Your task.
Without any pictures, print the lines below from the one that has "Silent video, 20 frames per second." through the one that has "What the speaker", exactly and nothing else.

*** Provided records Section Begins ***

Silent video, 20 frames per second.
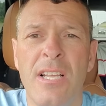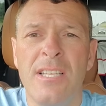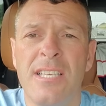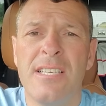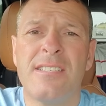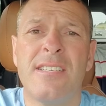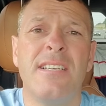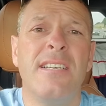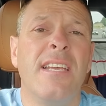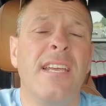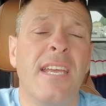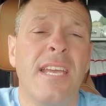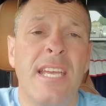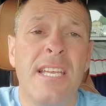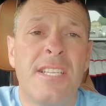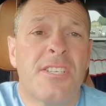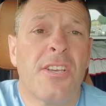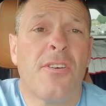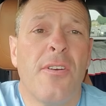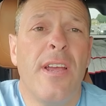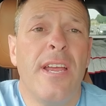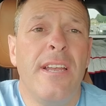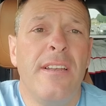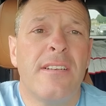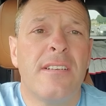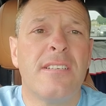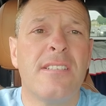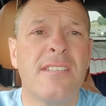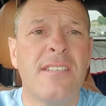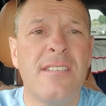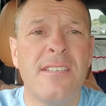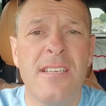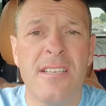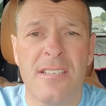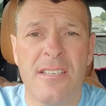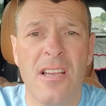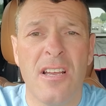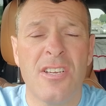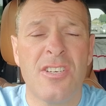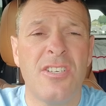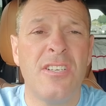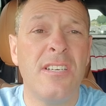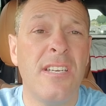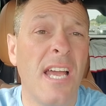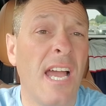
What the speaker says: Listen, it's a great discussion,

*** Provided records Section Ends ***
*** Provided records Section Begins ***

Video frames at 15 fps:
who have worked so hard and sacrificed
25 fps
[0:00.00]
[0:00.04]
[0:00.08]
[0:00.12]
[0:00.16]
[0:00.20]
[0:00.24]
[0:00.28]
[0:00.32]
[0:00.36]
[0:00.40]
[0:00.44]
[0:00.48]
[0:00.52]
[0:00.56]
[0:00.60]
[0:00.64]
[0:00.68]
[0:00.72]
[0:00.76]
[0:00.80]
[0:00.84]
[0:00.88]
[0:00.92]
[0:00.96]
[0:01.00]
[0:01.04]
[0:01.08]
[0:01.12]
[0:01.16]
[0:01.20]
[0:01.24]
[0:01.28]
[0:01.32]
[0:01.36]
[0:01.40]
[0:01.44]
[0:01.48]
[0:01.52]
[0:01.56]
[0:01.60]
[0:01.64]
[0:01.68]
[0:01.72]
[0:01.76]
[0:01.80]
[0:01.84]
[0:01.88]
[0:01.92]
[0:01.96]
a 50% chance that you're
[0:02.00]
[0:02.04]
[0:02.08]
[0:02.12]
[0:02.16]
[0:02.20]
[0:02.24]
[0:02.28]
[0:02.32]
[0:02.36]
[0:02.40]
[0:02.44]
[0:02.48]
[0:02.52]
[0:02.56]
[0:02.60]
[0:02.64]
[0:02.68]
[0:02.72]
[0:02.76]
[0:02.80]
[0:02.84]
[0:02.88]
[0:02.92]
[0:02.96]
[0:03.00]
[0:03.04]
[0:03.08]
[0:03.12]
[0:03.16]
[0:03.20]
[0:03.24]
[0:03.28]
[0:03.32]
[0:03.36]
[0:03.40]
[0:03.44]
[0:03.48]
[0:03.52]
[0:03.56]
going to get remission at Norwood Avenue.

*** Provided records Section Ends ***
*** Provided records Section Begins ***

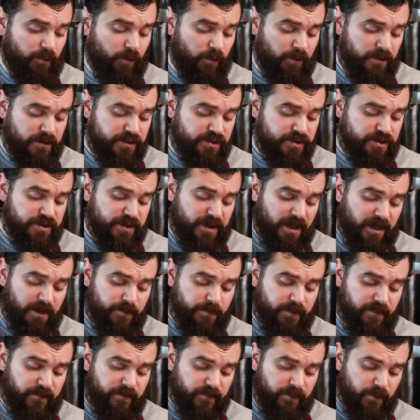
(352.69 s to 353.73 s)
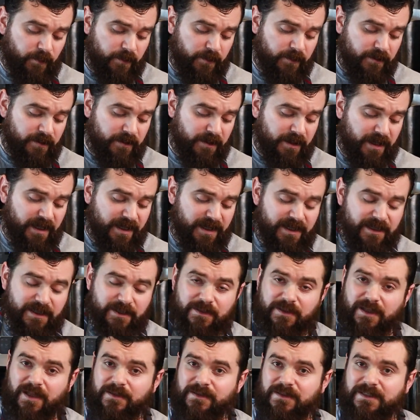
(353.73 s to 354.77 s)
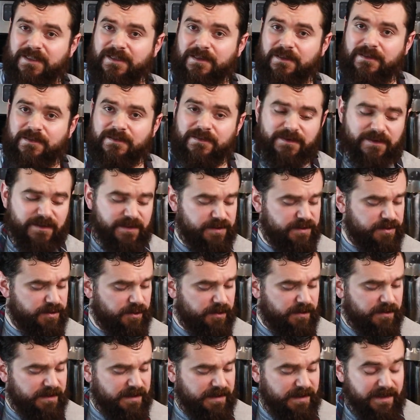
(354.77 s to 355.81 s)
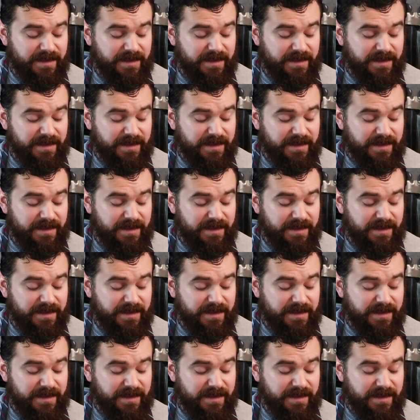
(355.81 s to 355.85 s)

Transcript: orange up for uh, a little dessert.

*** Provided records Section Ends ***

Result.
Silent video, 20 frames per second.
What the speaker says: Listen, it's a great discussion,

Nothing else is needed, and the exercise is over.